Forum Discussion
Quick question about persistence...
This is F5 101, but I am not sure how to fix it. So when you look at persistence I get a little confused sometimes. If I want to migrate traffic off a node, my thought was you create a cookie with a timeout say 2 hours and add it to the virtual hosts you want. Then say you want to take a node out of a pool, you would click on disable in the node settings. But then it says only persistent or active connections. But so if I have a 2 hour cookie I am going to remain pegged to that server until after 2 hours of inactivity right? So then how do you migrate traffic off in the middle of the day. If you force a node off line then you would get a broken session if you have a cookie for that server right? So what do people do say mid day to patch a server and not cause anyone to have a broken session? Or do you have to force the cookie with timeout and wait until the next day when all those cookies have expired and nobody is on there anymore? Thanks Joe
5 Replies
- afedden_1985
Cirrus
I beleive the cookie Expiration parameter is how long the cookie is good for not the amount of idle time. Help in 11.2 says the Expiration time Specifies the expiration time of the cookie. so if you set it for 2 hours and disable the server after 2 hours no one should be using that server.
- sundogbrew
Altocumulus
afedden, I have tested the cookie timeout and what I found is when you go to the server you get a cookie with say 2 hour timeout, every time you go back to the server that cookie gets reset so it only expires if you haven't gone back to the server in 2 hours then you get reload balanced. But if you are working away you will always have a 2 hour cookie. Joe
- afedden_1985
Cirrus
Well I learned something today, Thanks. in this old 2005 article they talk about the same thing you are working on: https://devcentral.f5.com/questions/expire-persistence-cookie
BIG-IP sets persistence cookie on every response. So, if you set expiration time of X minutes on it, it will expire after X minutes of inactivity. Persistence cookies get new lifetime equal to the expiration time on every response.

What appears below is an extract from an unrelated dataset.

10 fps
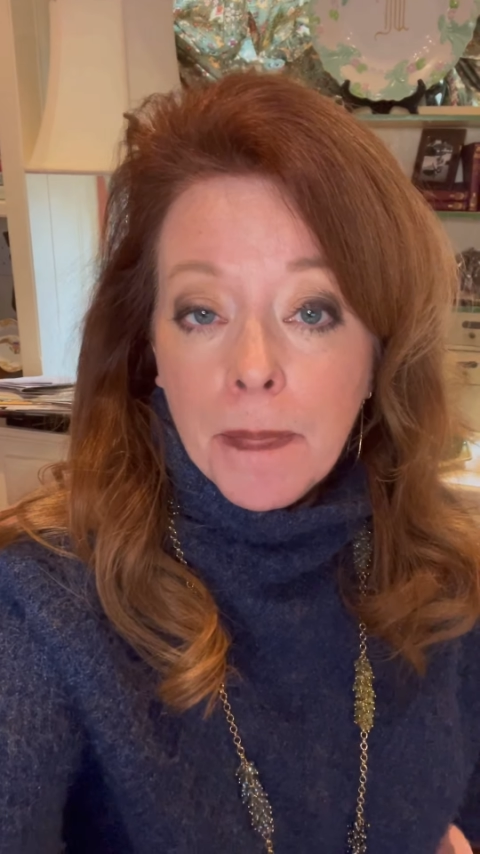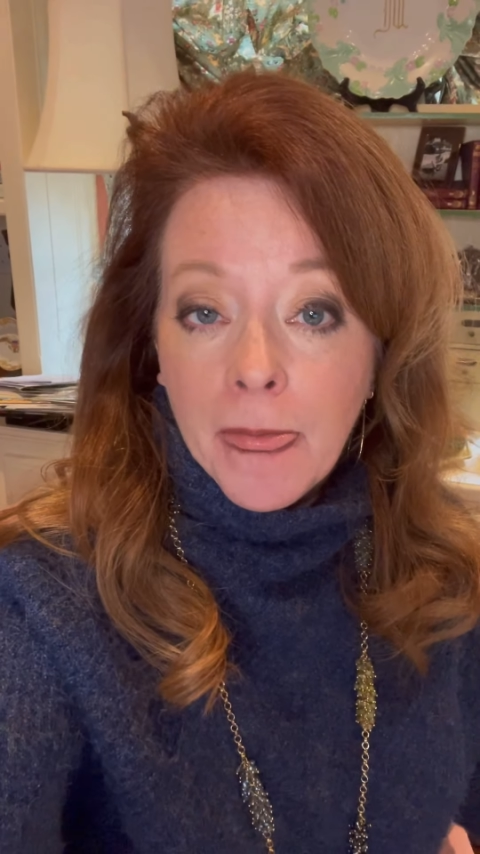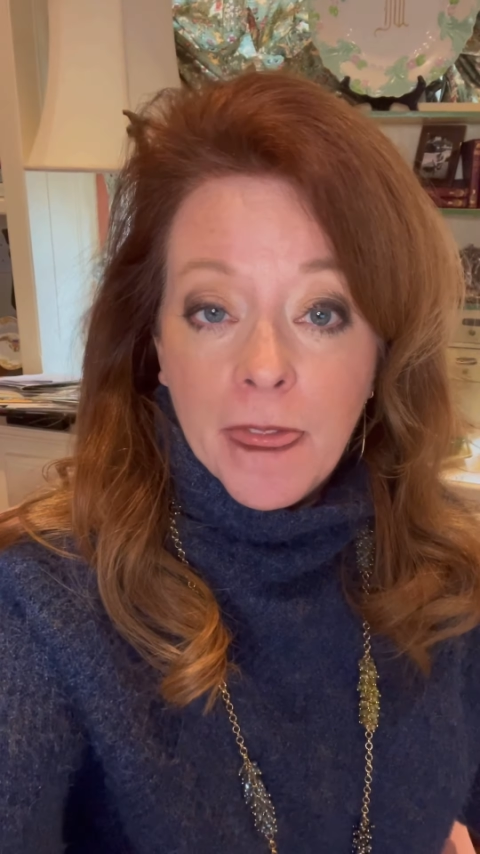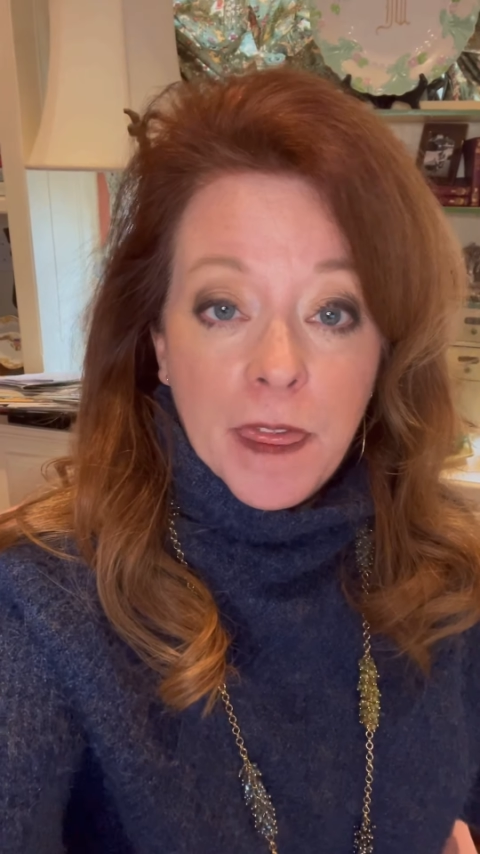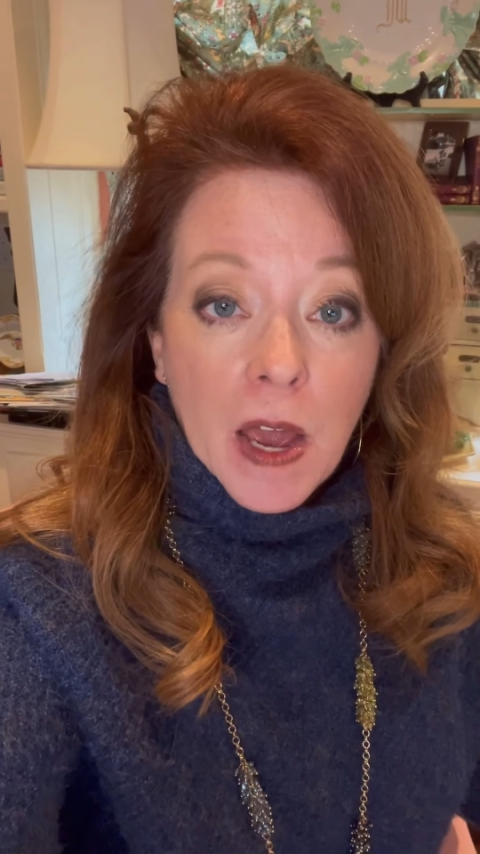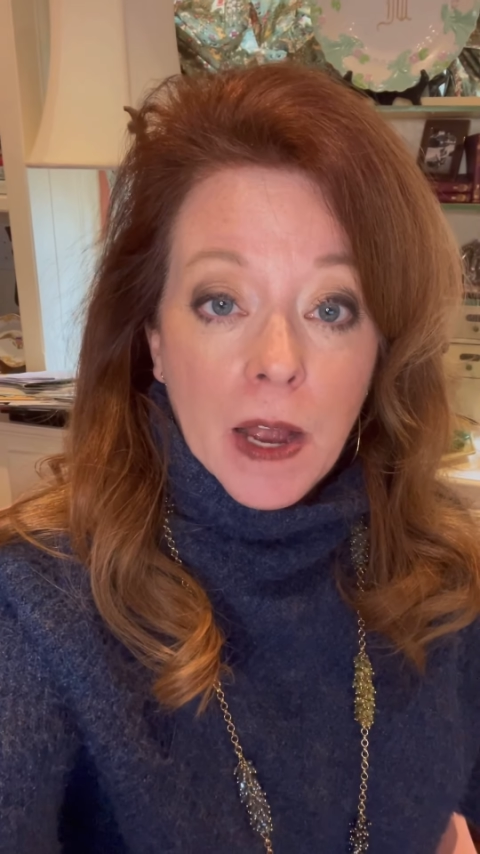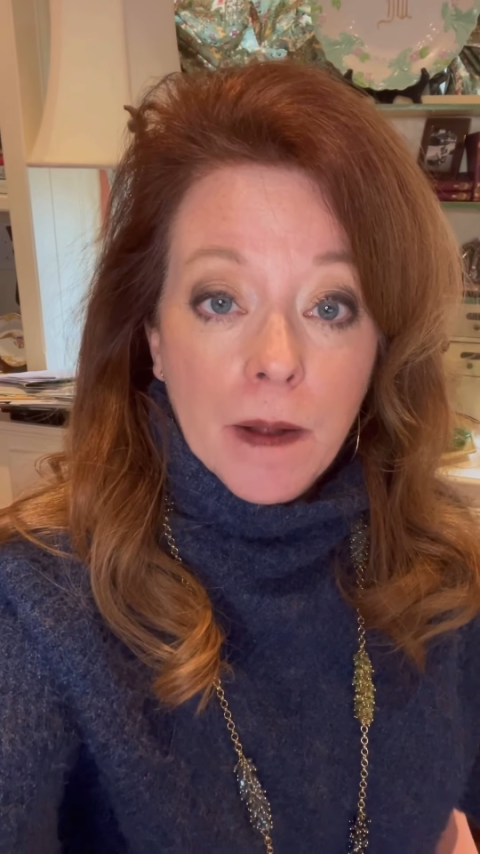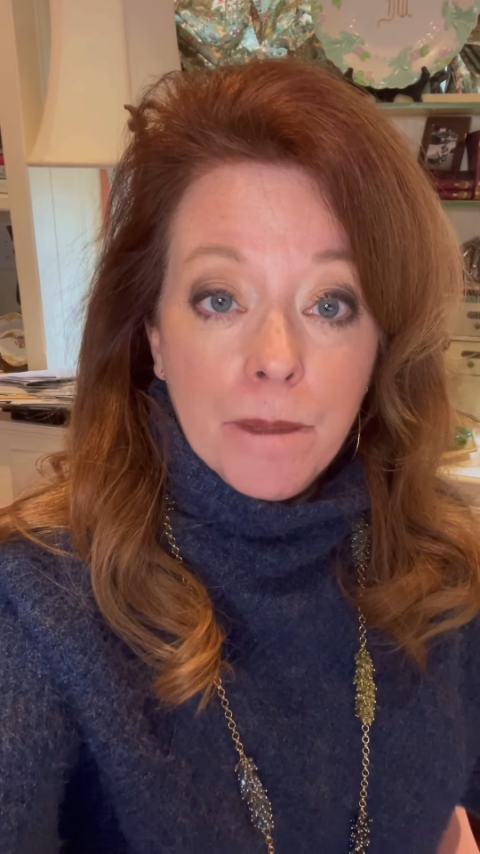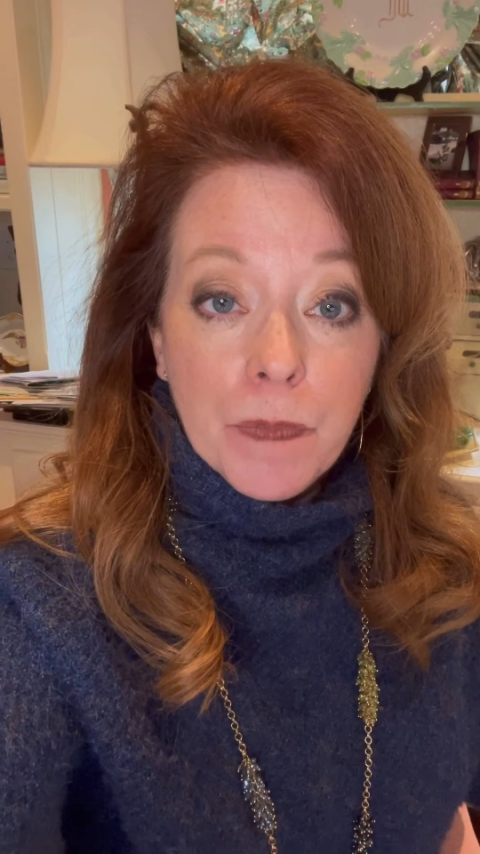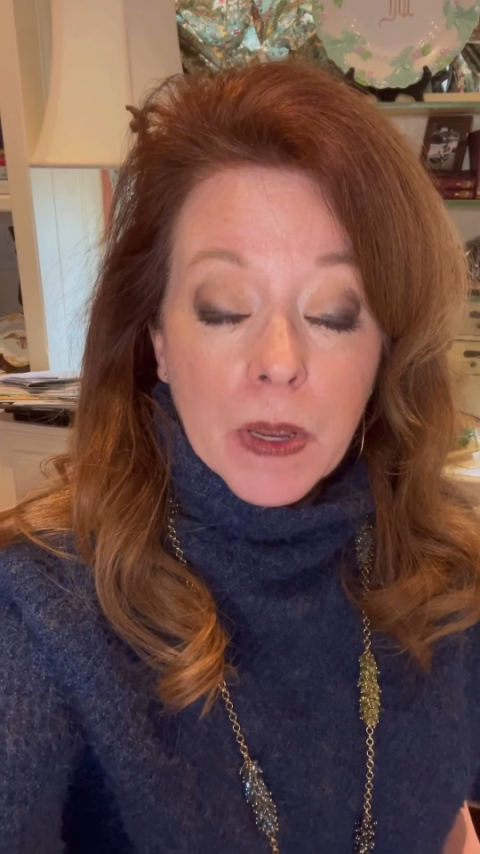the
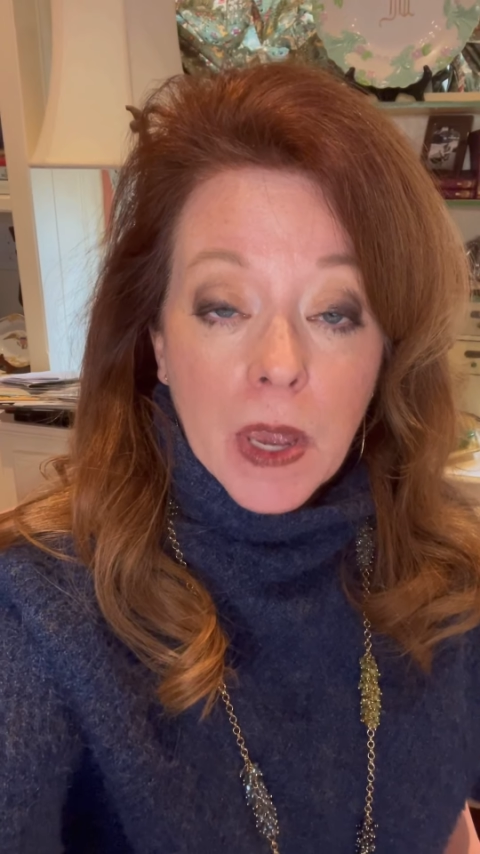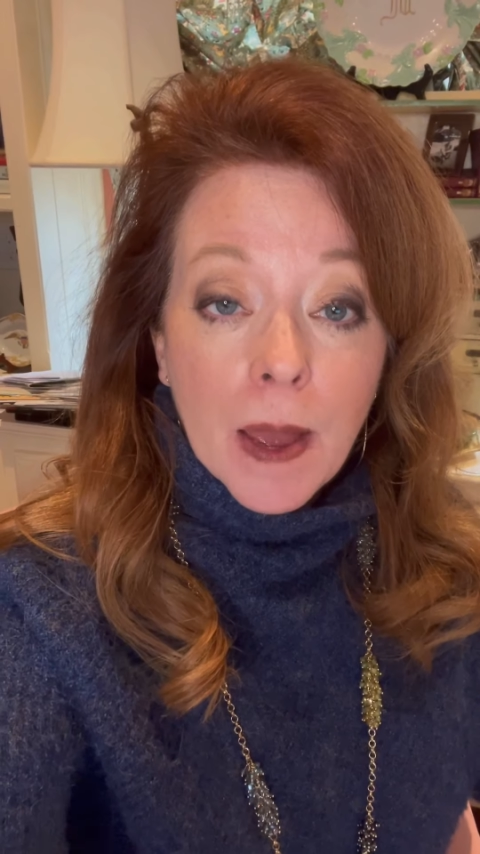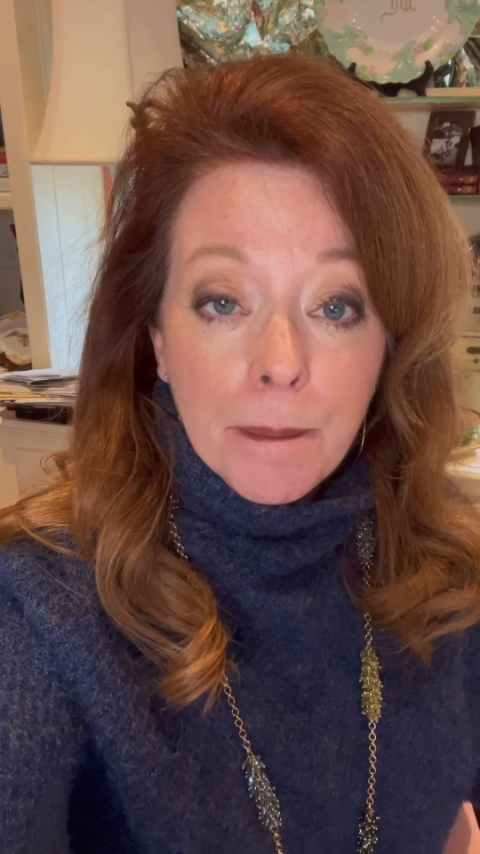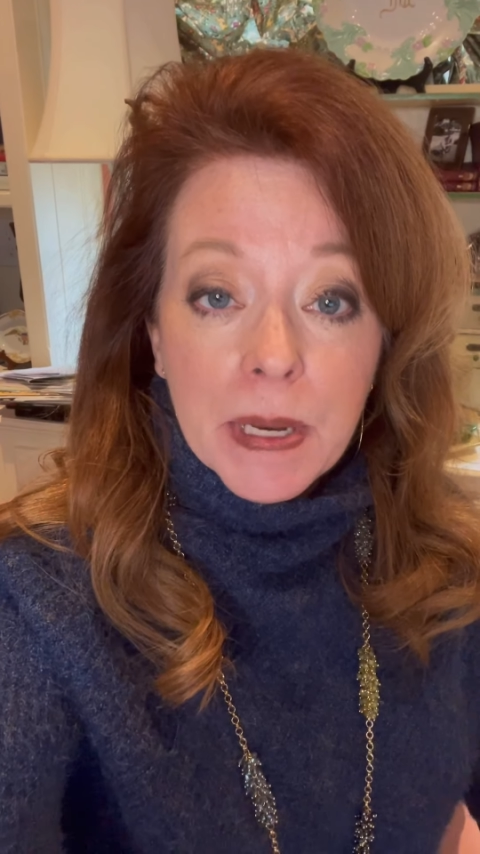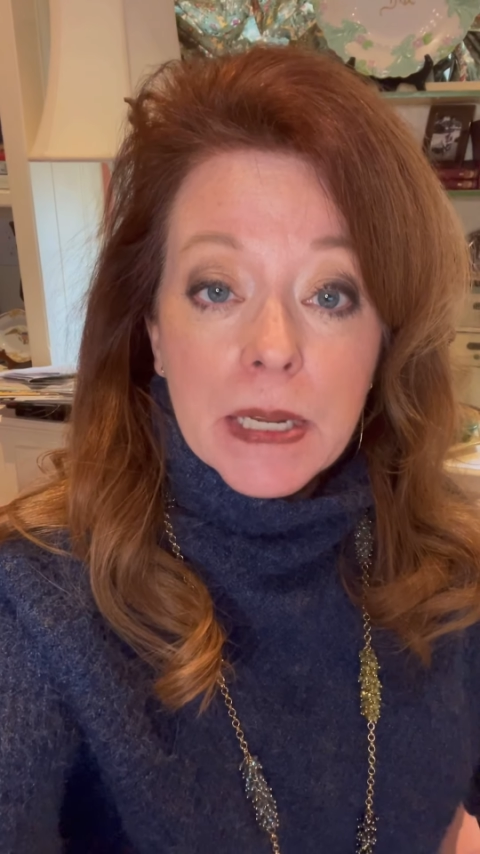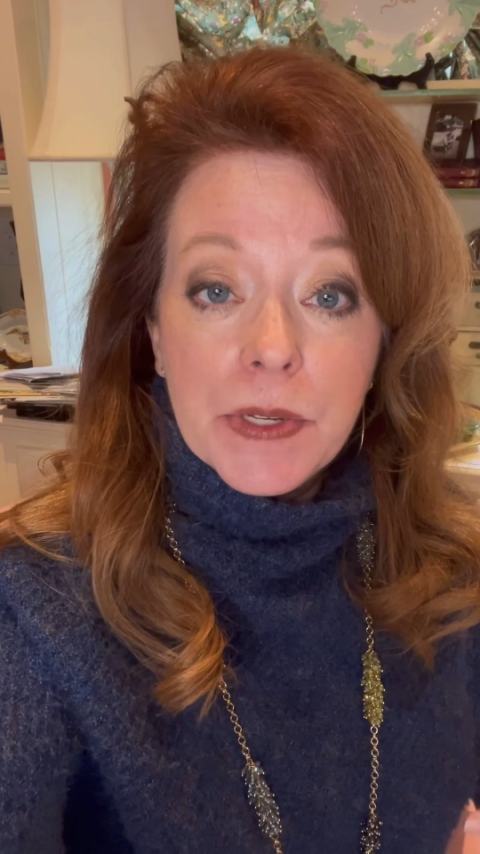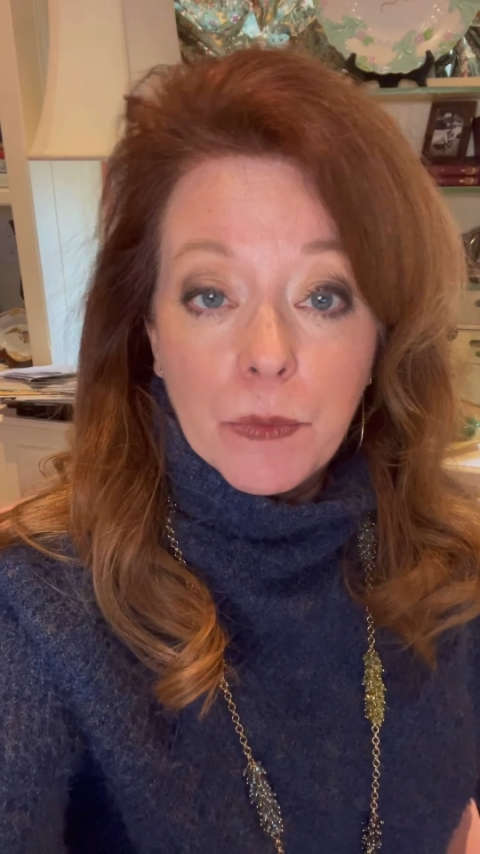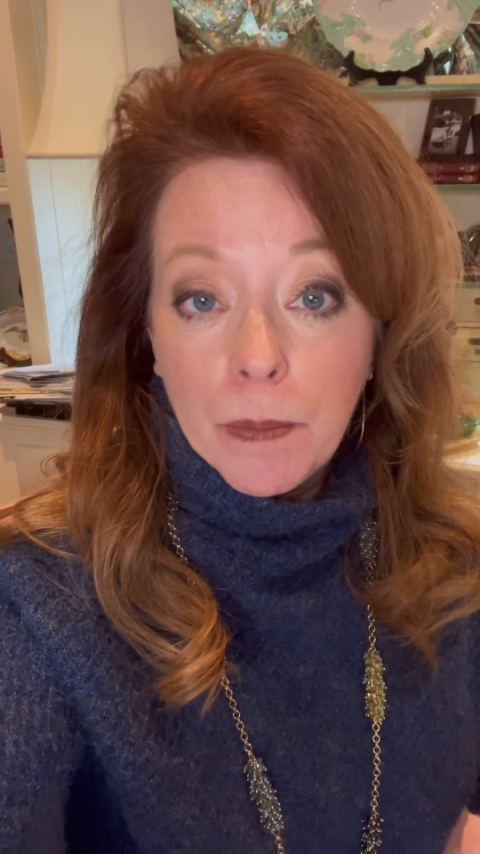companies that were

you could use Forced Offline instead of disable to only allow active connections.
- Christopher_Boo
Cirrostratus
Every situation is different, but in my experience, if I disable a node, then come back in an hour, there are either no or very few connections. Do you have any idea what the average user session time is? Is there a least active time of day you could do the patches? For my primary ecom app there is very little activity in the early morning. I can disable a node and have no connections in just a few minutes during that time.